Generally speaking, small caps in this country could benefit
from a stronger currency as they do not do a lot of exports but see
a great deal of imports. This could help to keep the price of
commodities, such as oil, reasonable in yen terms giving consumers
in the country more to spend domestically. Obviously, these trends
have pretty much the reverse impact on exporters as a stronger
currency makes their products less competitive on the global stage
forcing profit margins to slump for these key businesses (see
Brazil Small-Cap ETF Showdown).
Thanks to these issues, it is clear that small caps in Japan
could outpace their larger counterparts again in 2012. Luckily for
investors seeking to make a play on the space, there are a few
options available that can offer diversified exposure to the space.
Below, we highlight some of the key details in the small cap Japan
ETF space for those looking to make an allocation to the area for
their portfolios:
iShares MSCI Japan Small Cap Index Fund (SCJ)
This ETF tracks the MSCI Japan Small Cap Index which is a
diversified benchmark of companies domiciled in Japan. The product
holds over 700 securities in its portfolio and puts just under 5%
of total assets in its top ten holdings, suggesting virtually no
company specific risk. In terms of sector exposure, industrials and
consumer discretionary both take up slightly more than 20% although
financials round out the top three with just under 18.2%. The
product charges 51 basis points a year in fees but pays out a solid
dividend yield of just under 2.8% in 30 Day SEC Yield terms (also
read Time To Consider The Small Cap Oil ETF).
WisdomTree Japan Small Cap Dividend Fund (DFJ)
For another way to play the space, investors should consider
DFJ, a product that tracks the WisdomTree Japan Dividend Index.

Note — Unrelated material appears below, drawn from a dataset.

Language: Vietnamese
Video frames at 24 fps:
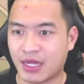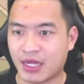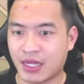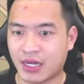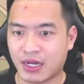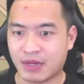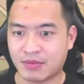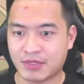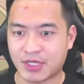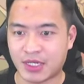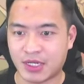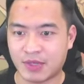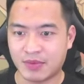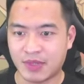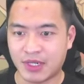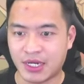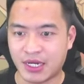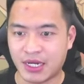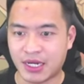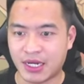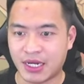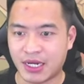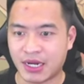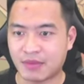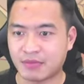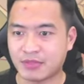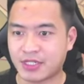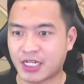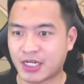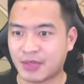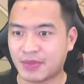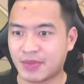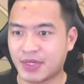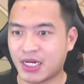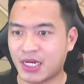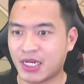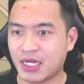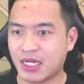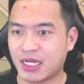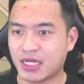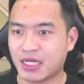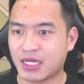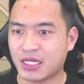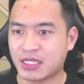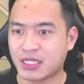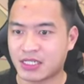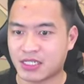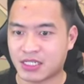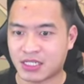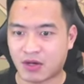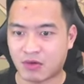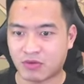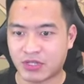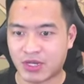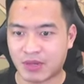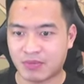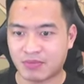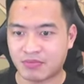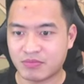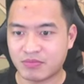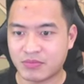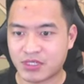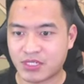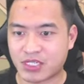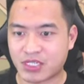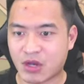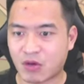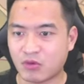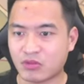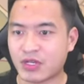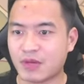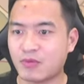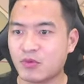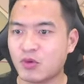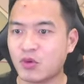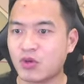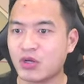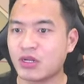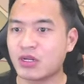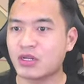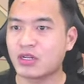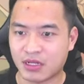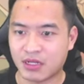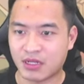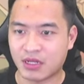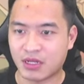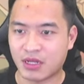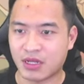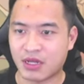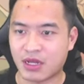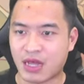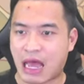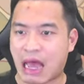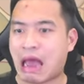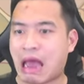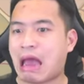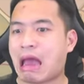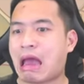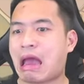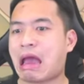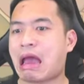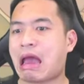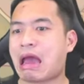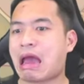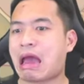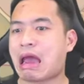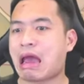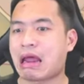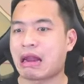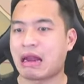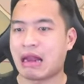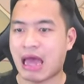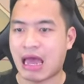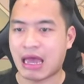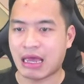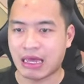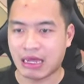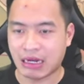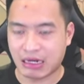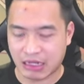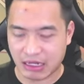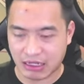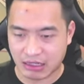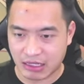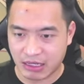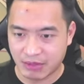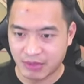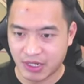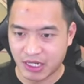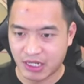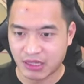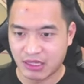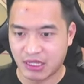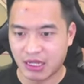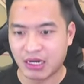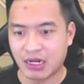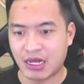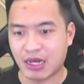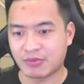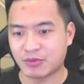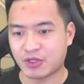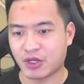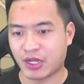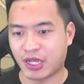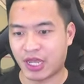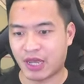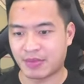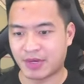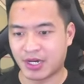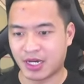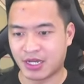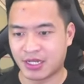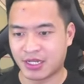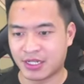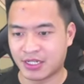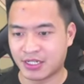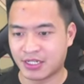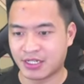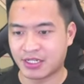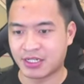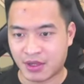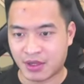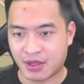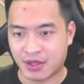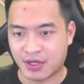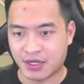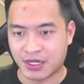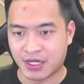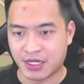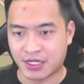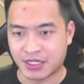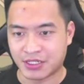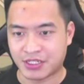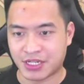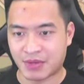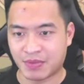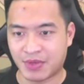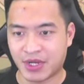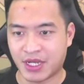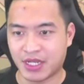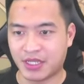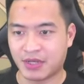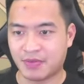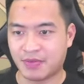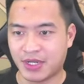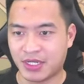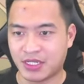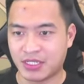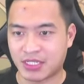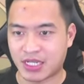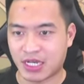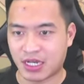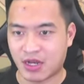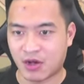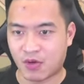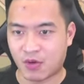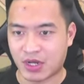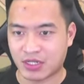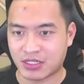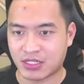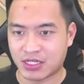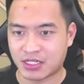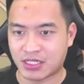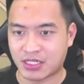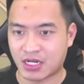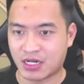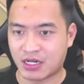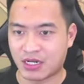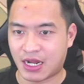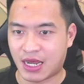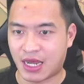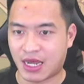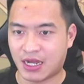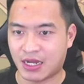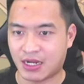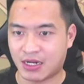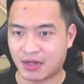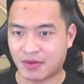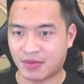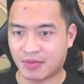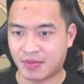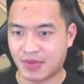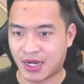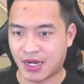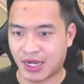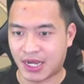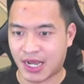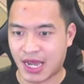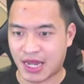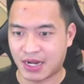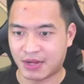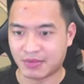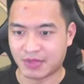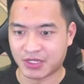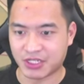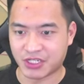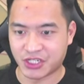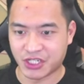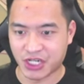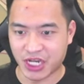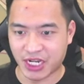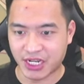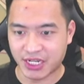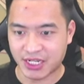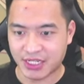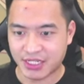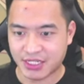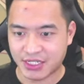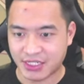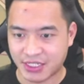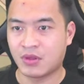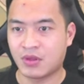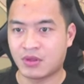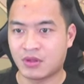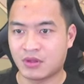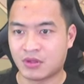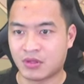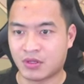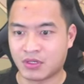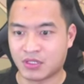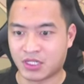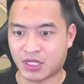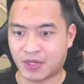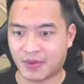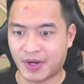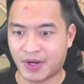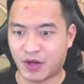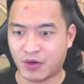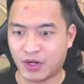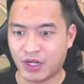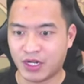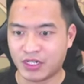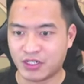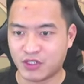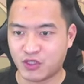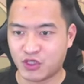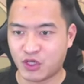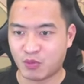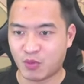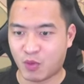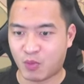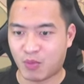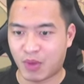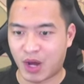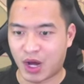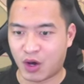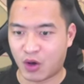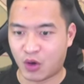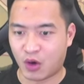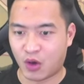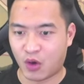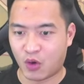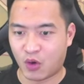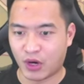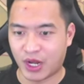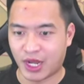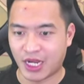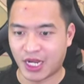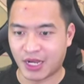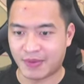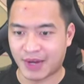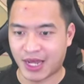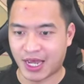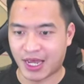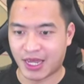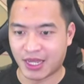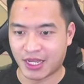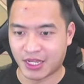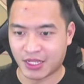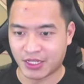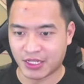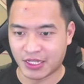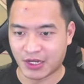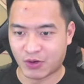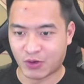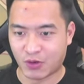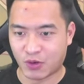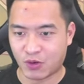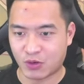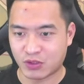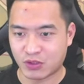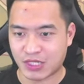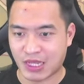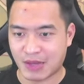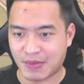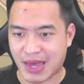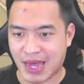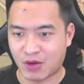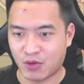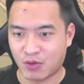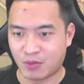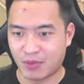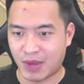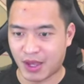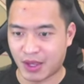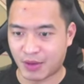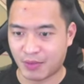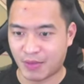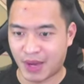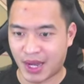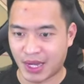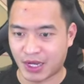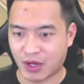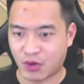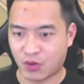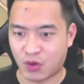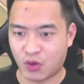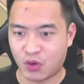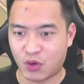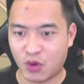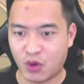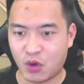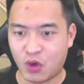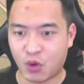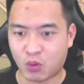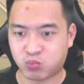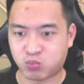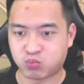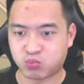550 550 600 600 luôn à lại hết cái kim đơn tiến cấp rồi anh em ơi trang bị thì mình sẽ cường hóa sơ sơ này được với ca để mình chiến rồi bắt đầu đến chuyên mục mở holo này anh em này Nhiều holo dã man luôn 7 7 cái holo lục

This benchmark weights securities based on annual cash dividends
paid, giving the biggest weights to those that pay the biggest
dividends. Ironically, this gives the fund one of the lower yields
in the space at just 1.9% in 30 Day SEC Yield terms while fees come
in at 0.58% a year. For holdings, industrials and consumer
discretionary firms both take up more than 21% of assets while
financials again round out the top three although just at 13.2%
this time.
SPDR Russell/Nomura Small Cap Japan ETF (JSC)
For the ETF with the most holdings in the space, JSC is the way
to go as the fund has more than 1,000 securities in its benchmark.
Top holdings by sector include the usual suspects of industrials,
consumer discretionary and financials, although JSC is slightly
more top heavy than the others on the list. In terms of market cap
for these underlying holdings, the weighted average is just $564
million while the largest company is just $2.7 billion. Meanwhile,
for dividends and expenses, these are both in line with the other
small cap Japan ETFs, as the product pays out a little more than 2%
but charges investors close to 55 basis points a year in fees (see
Three Micro Cap ETFs To Play The January Effect).